By Richard Gatto
Executive Vice President-The Alter Group
Downtown is back as the first spec building since 1998 gets under way. McDermott, Will & Emery leased 225,000 square feet at the 41-story 444 W. Lake, which got the green light to start construction. It is a sign of how much the market has improved that the building failed to get underwritten with 640,000 square feet of leases as recently as 2009. Clearly investors have faith in the strength of Chicago as a major business and cultural capital.
The downtown office market is still being driven by the resurgent tech and professional services sectors, including law firms. According to Transwestern, 23,000 of the 29,000 jobs created in metro Chicago in 2012 were in the professional services. Although the reported vacancy rate remains relatively flat at 14.9 percent in the fourth quarter, according to statistics from CBRE Inc., the numbers are actually better if you consider that they don’t include Google Inc.’s 572,000-square-foot lease at Merchandise Mart for its Motorola Mobility unit that is relocating from Libertyville.
The numbers do include the Sara Lee deal at 400 S.Jefferson, a 230,000-square-foot building in the West Loop. CBRE is reporting net absorption of just 69,935 square feet for last year (compare that to the pre-2007 market when it was routinely in the millions of square feet), mostly because of all the old-line companies reducing their footprint to lower cost. For example, Citadel will only renew 222,000 square feet when it’s existing 325,000-square-foot lease expires in 2013.
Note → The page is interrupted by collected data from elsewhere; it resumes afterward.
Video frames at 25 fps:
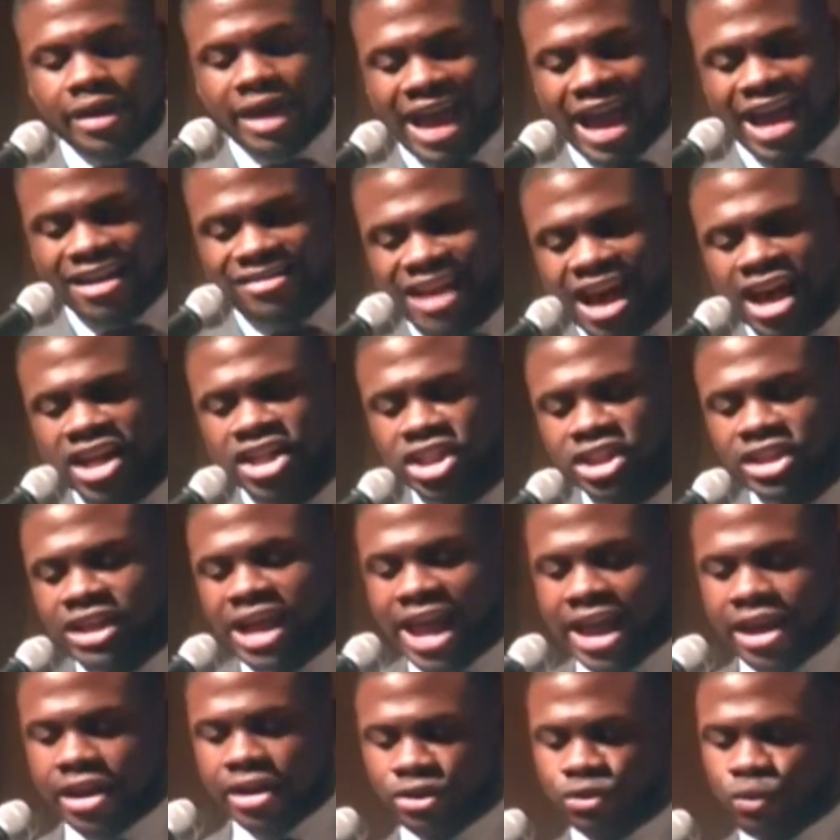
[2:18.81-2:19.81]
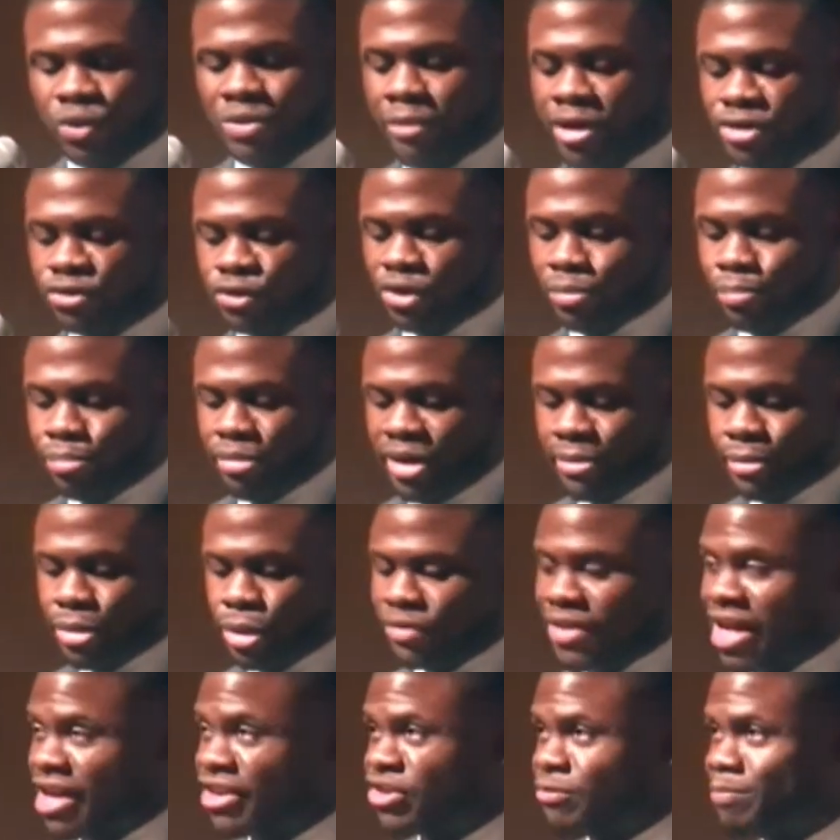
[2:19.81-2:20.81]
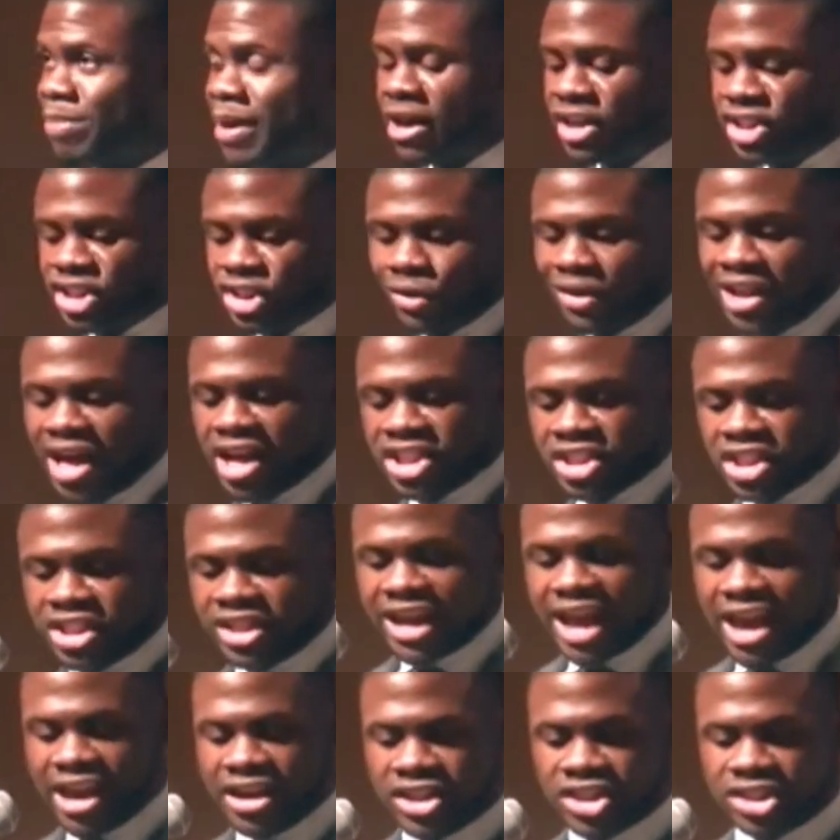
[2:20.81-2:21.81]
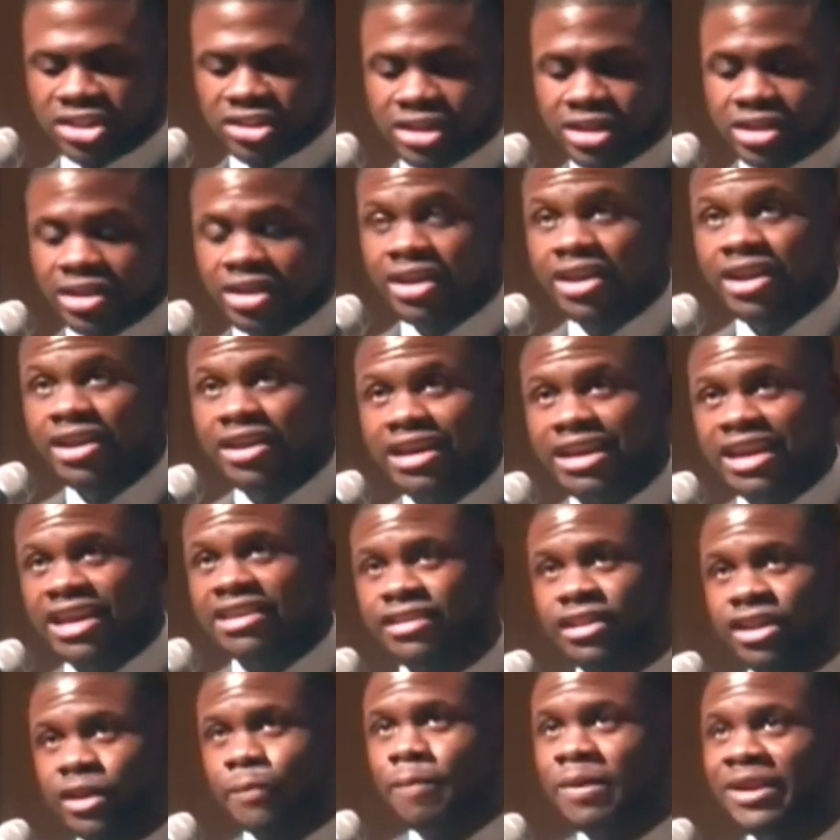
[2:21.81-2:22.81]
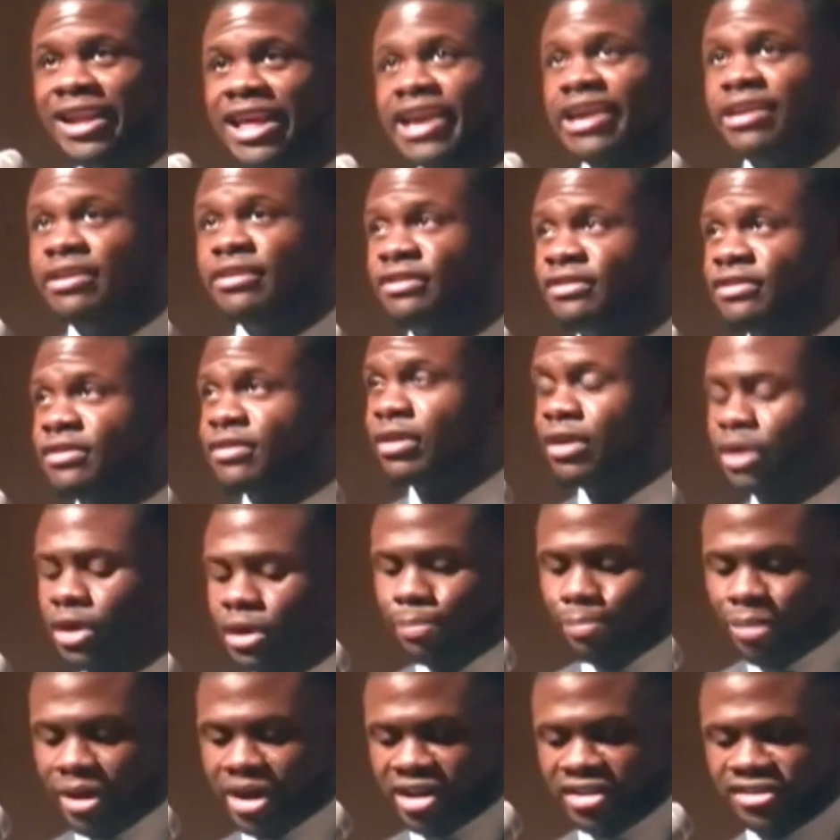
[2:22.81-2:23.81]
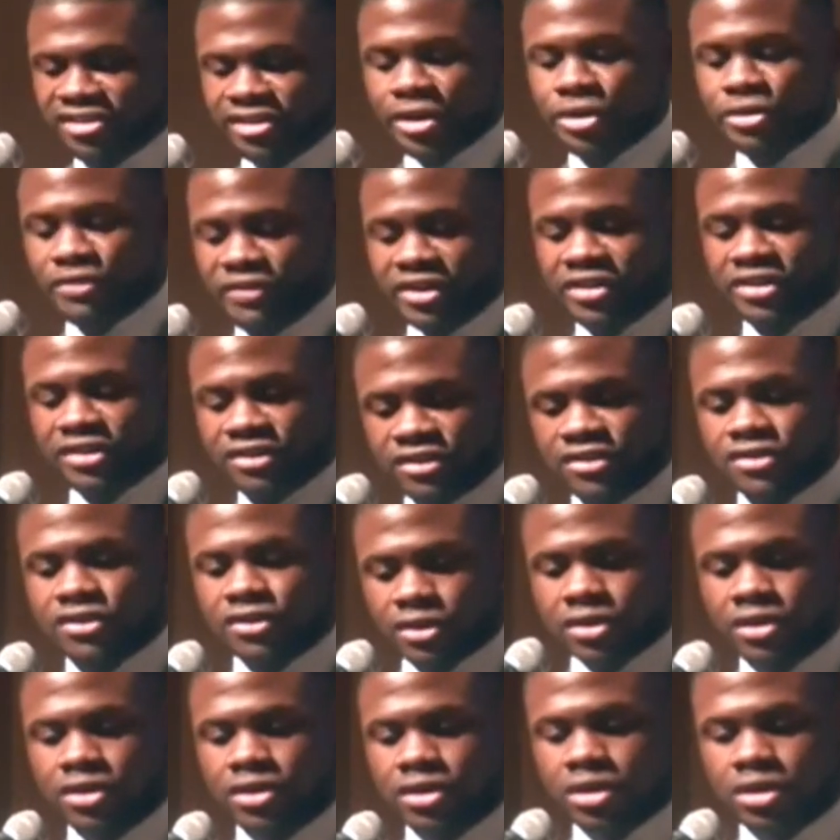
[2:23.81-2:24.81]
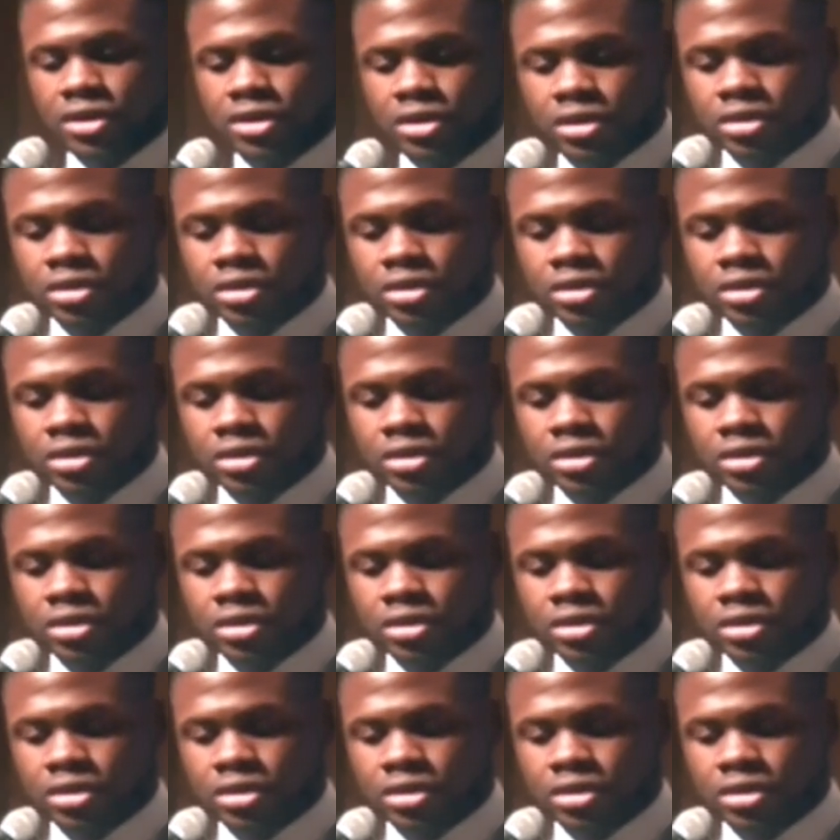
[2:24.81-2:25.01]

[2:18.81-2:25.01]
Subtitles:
As educators, we must remember that special education isn't a place, but a service.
The big stories? The continuing migration downtown from the suburbs as companies chase the highly skilled knowledge workers who want to rent in places like River North and the West Loop. Proof of this trend continuing is the fact that there are 1,500 apartments planned for River North alone – $500 million of new construction that would double the housing supply in that prized neighborhood. Another 192 units are planned in the West Loop, one of the country’s hottest residential and restaurant districts. It’s not surprising to see so much new multifamily construction when you consider that occupancy rates are 95 percent.
A number of headquarters relocated downtown in the fourth quarter including GE Transportation, which will join GE Capital at 500 W. Monroe St. with a 54,000-square-foot lease; The Marketing Store Worldwide, which signed a 31,000-square-foot lease at 55 W. Monroe St., increasing their CBD presence; and Bike gear maker SRAM International Corp., which moved its HQ to 70,000 square feet, in the former Fulton Market Cold Storage warehouse, which will be converted to offices by 2014. The largest new signing in the fourth quarter was a 136,678-square-foot deal by accounting firm Grant Thornton LLP at the former Chicago Title & Trust Co. building at 161 N. Clark St, moving from 175 W. Jackson Blvd. Capital One Financial Corp., meanwhile, finalized a deal to sublease 65,484 square feet at 77 W. Wacker Drive from United Airlines.
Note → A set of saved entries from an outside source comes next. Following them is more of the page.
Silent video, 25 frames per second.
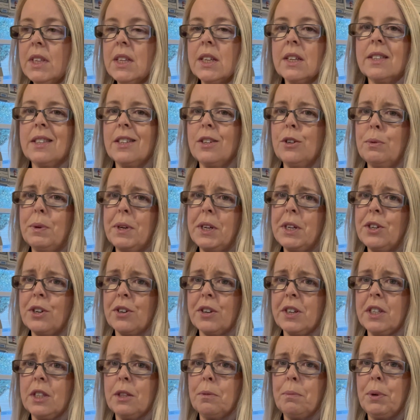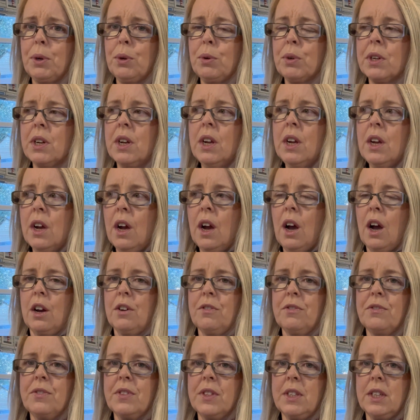because I don't want to dirty the boot
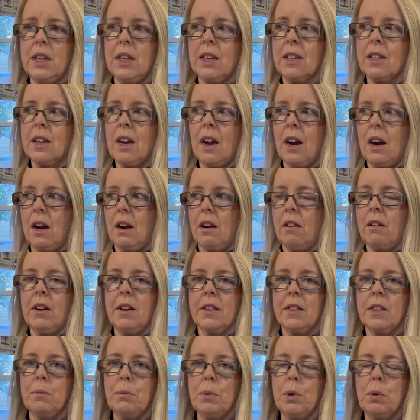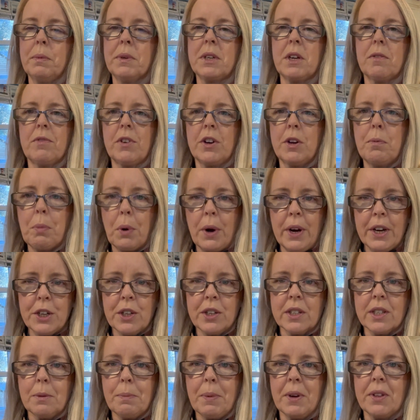of the car at the moment. I'm very
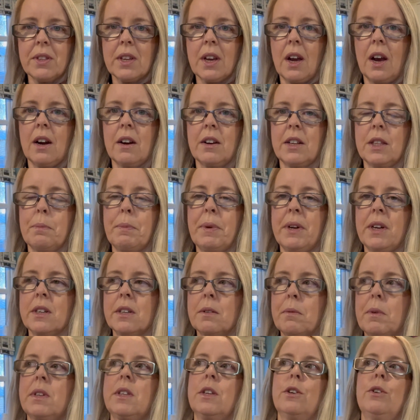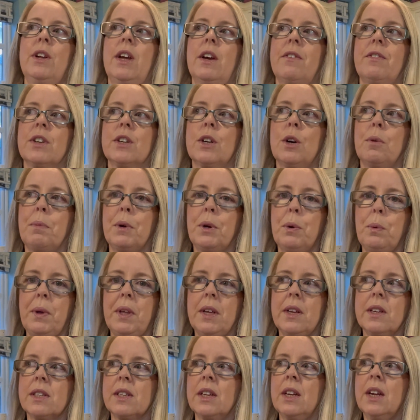precious about the car at the minute because I only have it a couple of
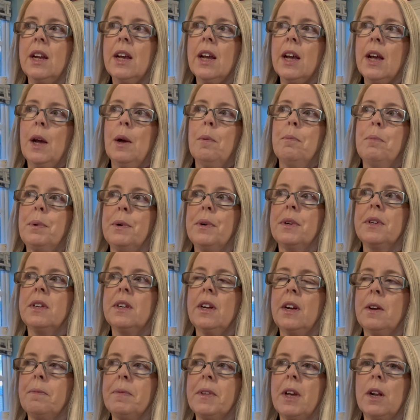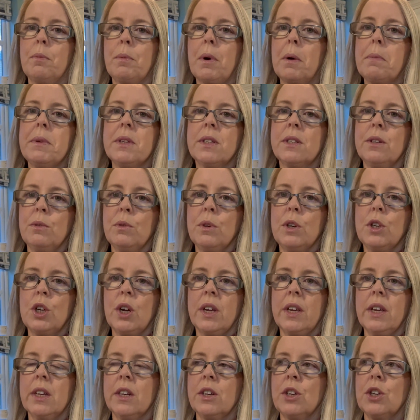weeks, but um, that'll probably soon
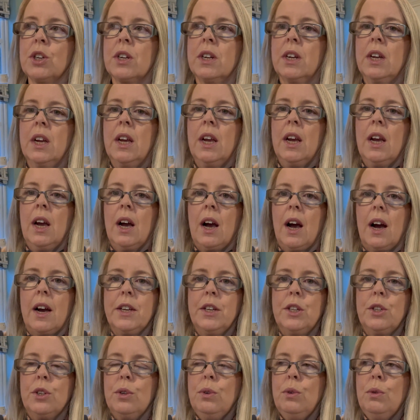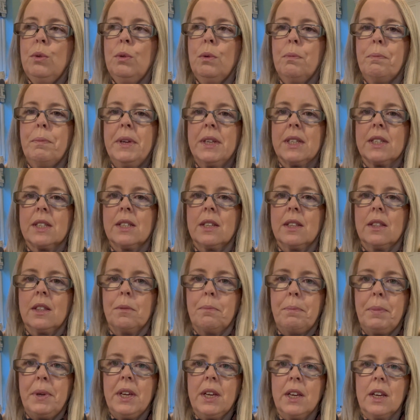change. I do miss the
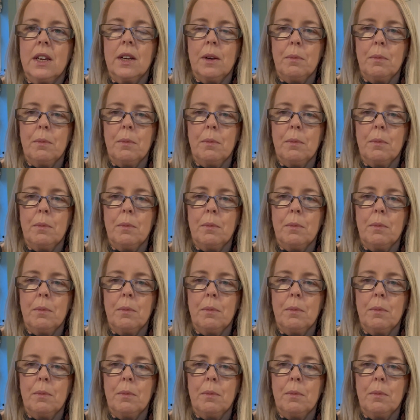big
On the investment side, the market was flooded with capital chasing yield at a time when capital is cheap and T-bills are at historic lows. Fifty transactions closed in the city worth $2.2 billion with half of that closing in the fourth quarter. That’s an average cap rate of 6 ½ percent. Part of the late rush to sell was motivated by the jump in capital gains passed by Congress as part of the fiscal cliff deal.
Richard Gatto is executive vice president of The Alter Group (www.altergroup.com) In this capacity, he manages the company’s 3 million square feet of development nationally, including its new West Loop tower, 625 W. Adams (www.625westadams.com), a new 490,000-square-foot, 20-story office building.